To paraphrase an old New Yorker cartoon, the Unity Party has put it all together.  They’ve walked the streets throughout New York State.  They’ve gotten 20,500 signatures and are listed on the ballot.  Unpaid citizens have been meeting every week for several months after work and on weekends.  They’ve made the calls and addressed the envelopes.  They’ve held fundraisers and community meetings. They’ve held petition seminars, and voter rallies.  They have a candidate for Governor who’s a mother, a grandmother, a teacher, an activist, a doer, an African American.  They’ve built a multiracial coalition spanning the entire state.  They have a platform that comes up from the street and borough coordinators directing outreach.  The United Nations is in session and the world is in New York.  There was a 15% voter turnout in the Democratic primary so nobody’s expecting much.  The stage is set to rock New York.  All they need is you.
Mary France was born one of eight children, in Scottsburg, Va.
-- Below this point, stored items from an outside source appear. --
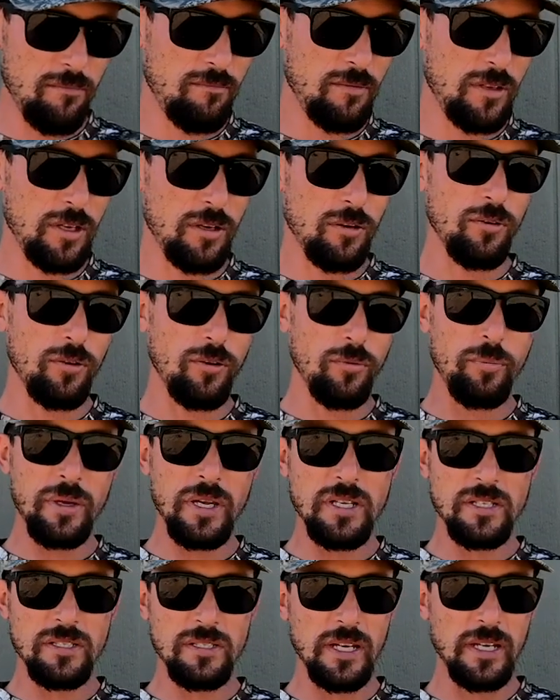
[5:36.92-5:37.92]
you know, little
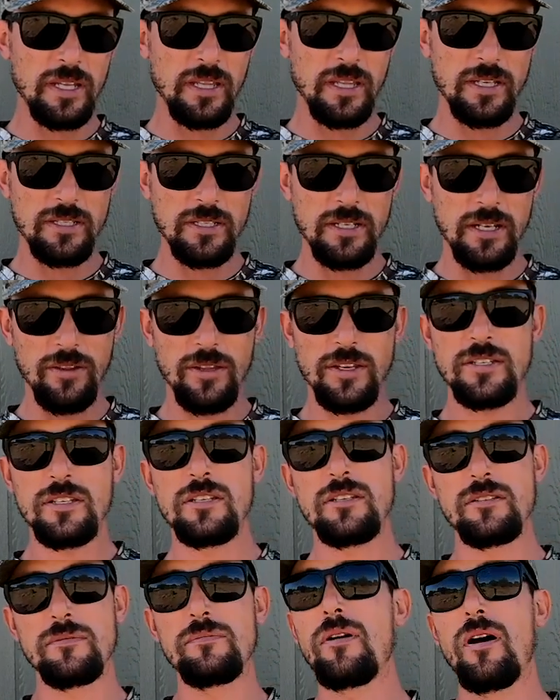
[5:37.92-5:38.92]
piece like this. Now this
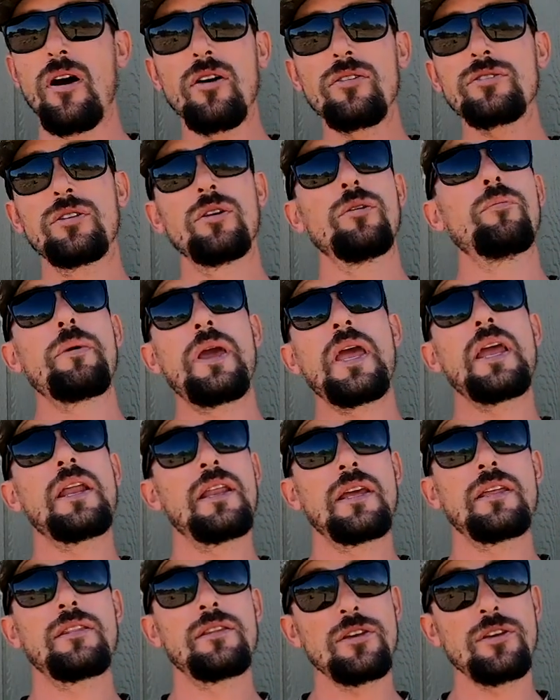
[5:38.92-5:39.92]
is also made
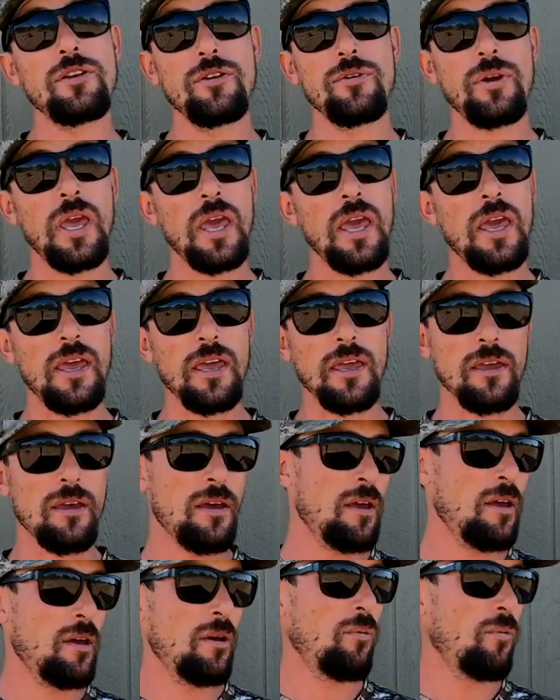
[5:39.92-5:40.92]
in the UK,
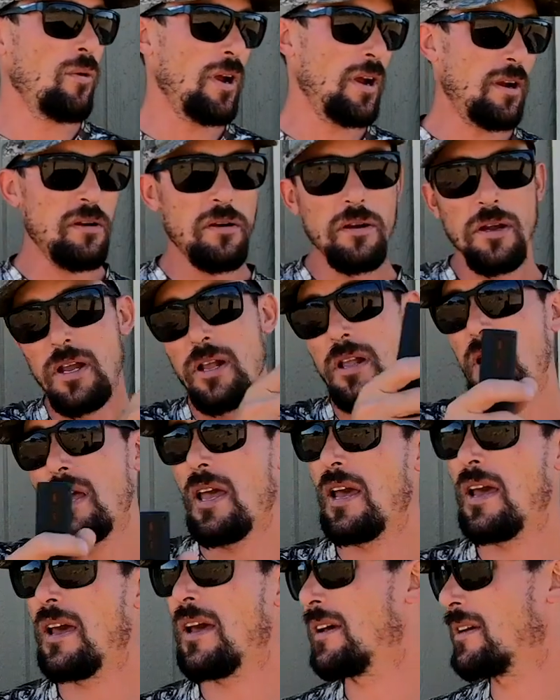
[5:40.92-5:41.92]

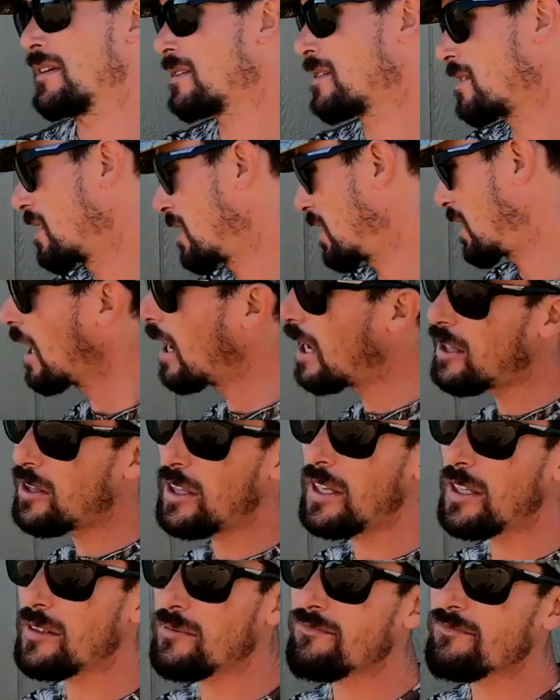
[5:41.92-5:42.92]
whereas the
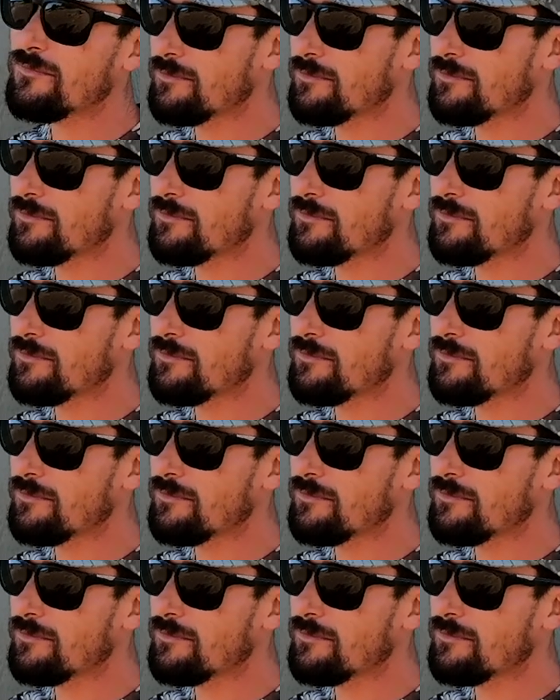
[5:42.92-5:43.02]
Gauntlet,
Her father never went to school; he and Mary’s mother were farmers.  Mary graduated from Mary Bethune High School in Halifax, Va., an all-black segregated school.
   After high school Mary moved to Corona, Queens, She got married, had six children, worked for an agency part-time cleaning offices early in the morning and late at night while she took care of her children and began attending York College in Jamaica. She worked with the Parent Associations in her children’s schools, including being the president of the P.A. at PS 92 in Corona. She graduated Cum Laude from York College with a BA. in English in 1980. Mary was the founding president of the Parents Coalition for Education in 1982 and continued in that capacity until 1989. She ran for school board twice, in 1986 and 1989 and as an independent for State Assembly in 1994. She has been a member of the Queens Coalition for Political Alternatives, National Black Child Development Institute, NAACP, and the National Council of Negro Women.  She played a leading role in the Emergency Campaign to Save Our Schools, African Americans
Political Power, the Citywide Coalition of African American Education Organizations, Advocates Children, the National Committee for Independent Political Action and the Campaign for a New Tomorrow(CNT). She was N.Y. State coordinator for Ron Daniels’ Independent Presidential campaign -in 1992. She has worked actively with CNT’s Haiti Support Project.
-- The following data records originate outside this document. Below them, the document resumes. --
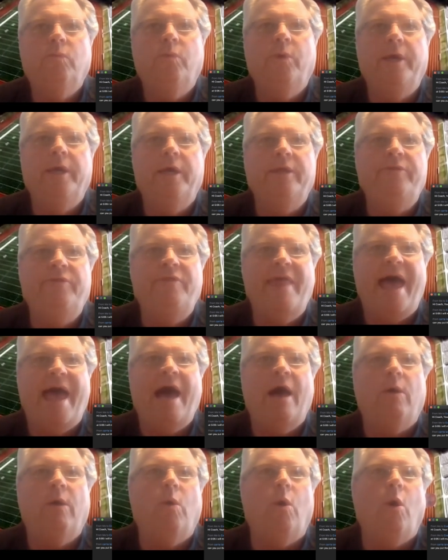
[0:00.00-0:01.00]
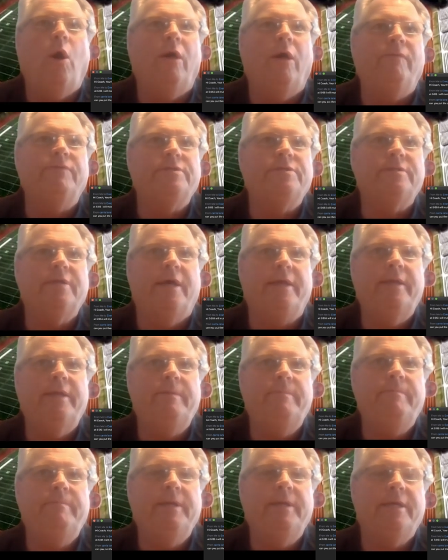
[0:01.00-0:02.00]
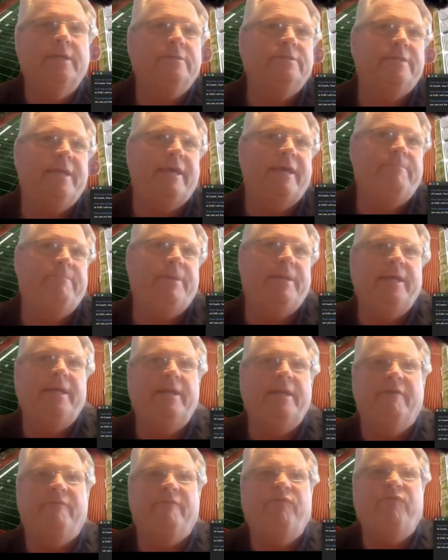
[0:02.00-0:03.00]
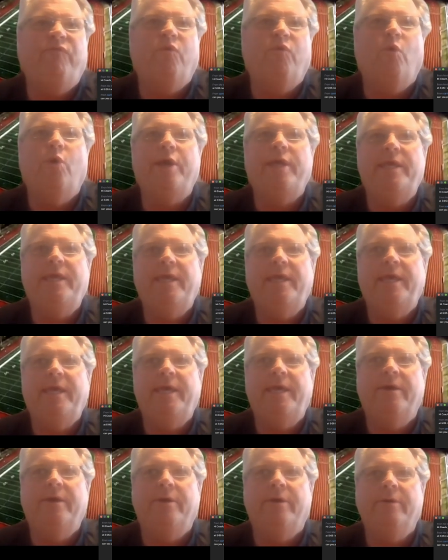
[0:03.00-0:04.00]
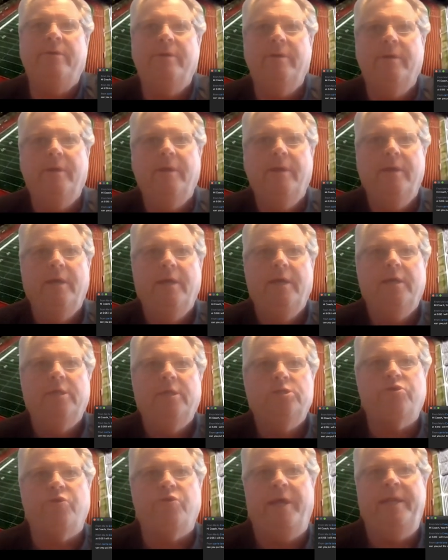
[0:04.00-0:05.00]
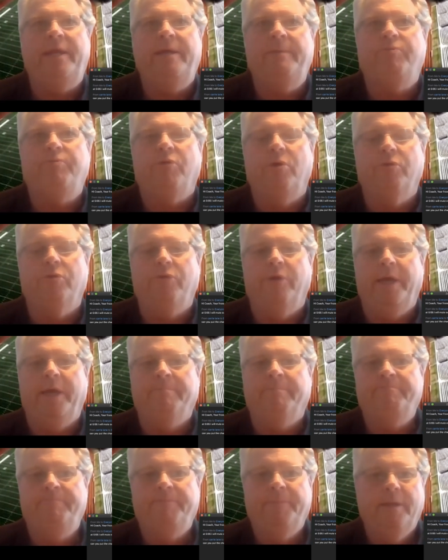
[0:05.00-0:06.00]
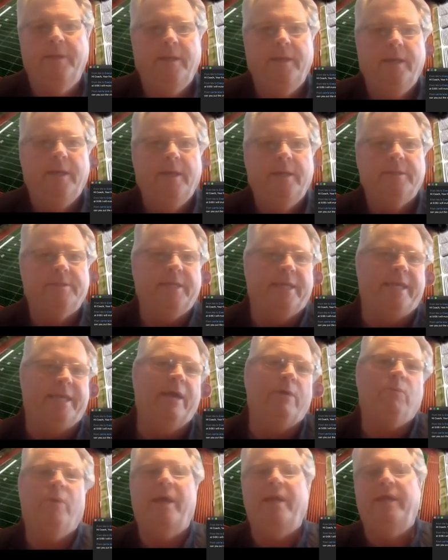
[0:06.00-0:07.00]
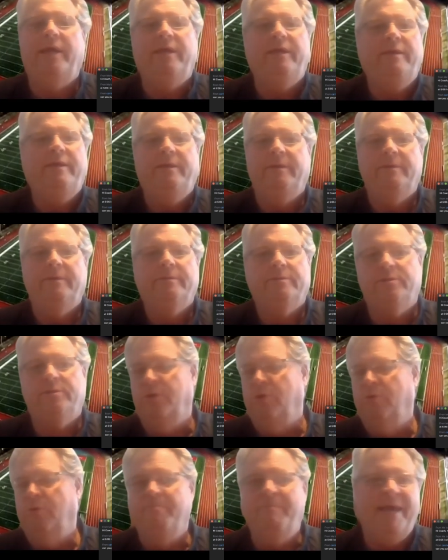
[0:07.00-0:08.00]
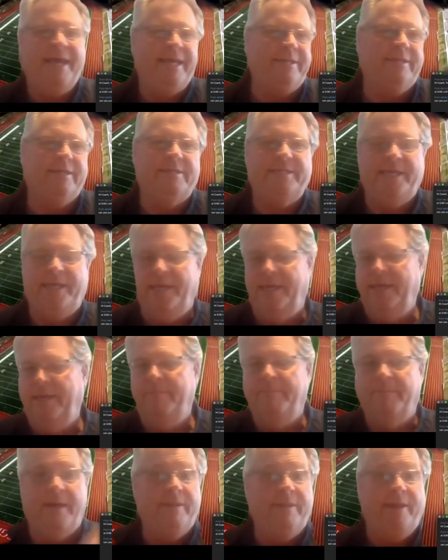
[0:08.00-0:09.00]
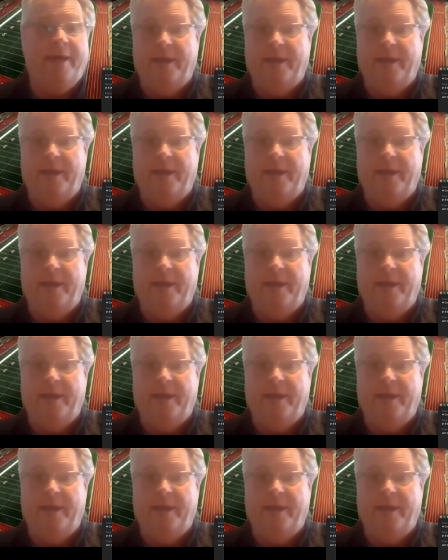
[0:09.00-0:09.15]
with now all of a sudden, because they've been in a 4-year training program to get ready to make the team and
   Mary was the Director of the Office of Parent Involvement under Richard Green, the city’s first American School’s Chancellor. She has worked as the Director of the Homework Assistance Program at the Langston Hughes Library and Cultural Center, Senior Instructor and Project Director at York Adult Learning Center and Director of the Even Start Program in Community School District 2. She currently teaching English at I.S. 227 in East Elmhurst and serves on the N.Y. State Regents Visiting Committee for Low-Performing Schools. In addition to her sir children, she has six grandchildren.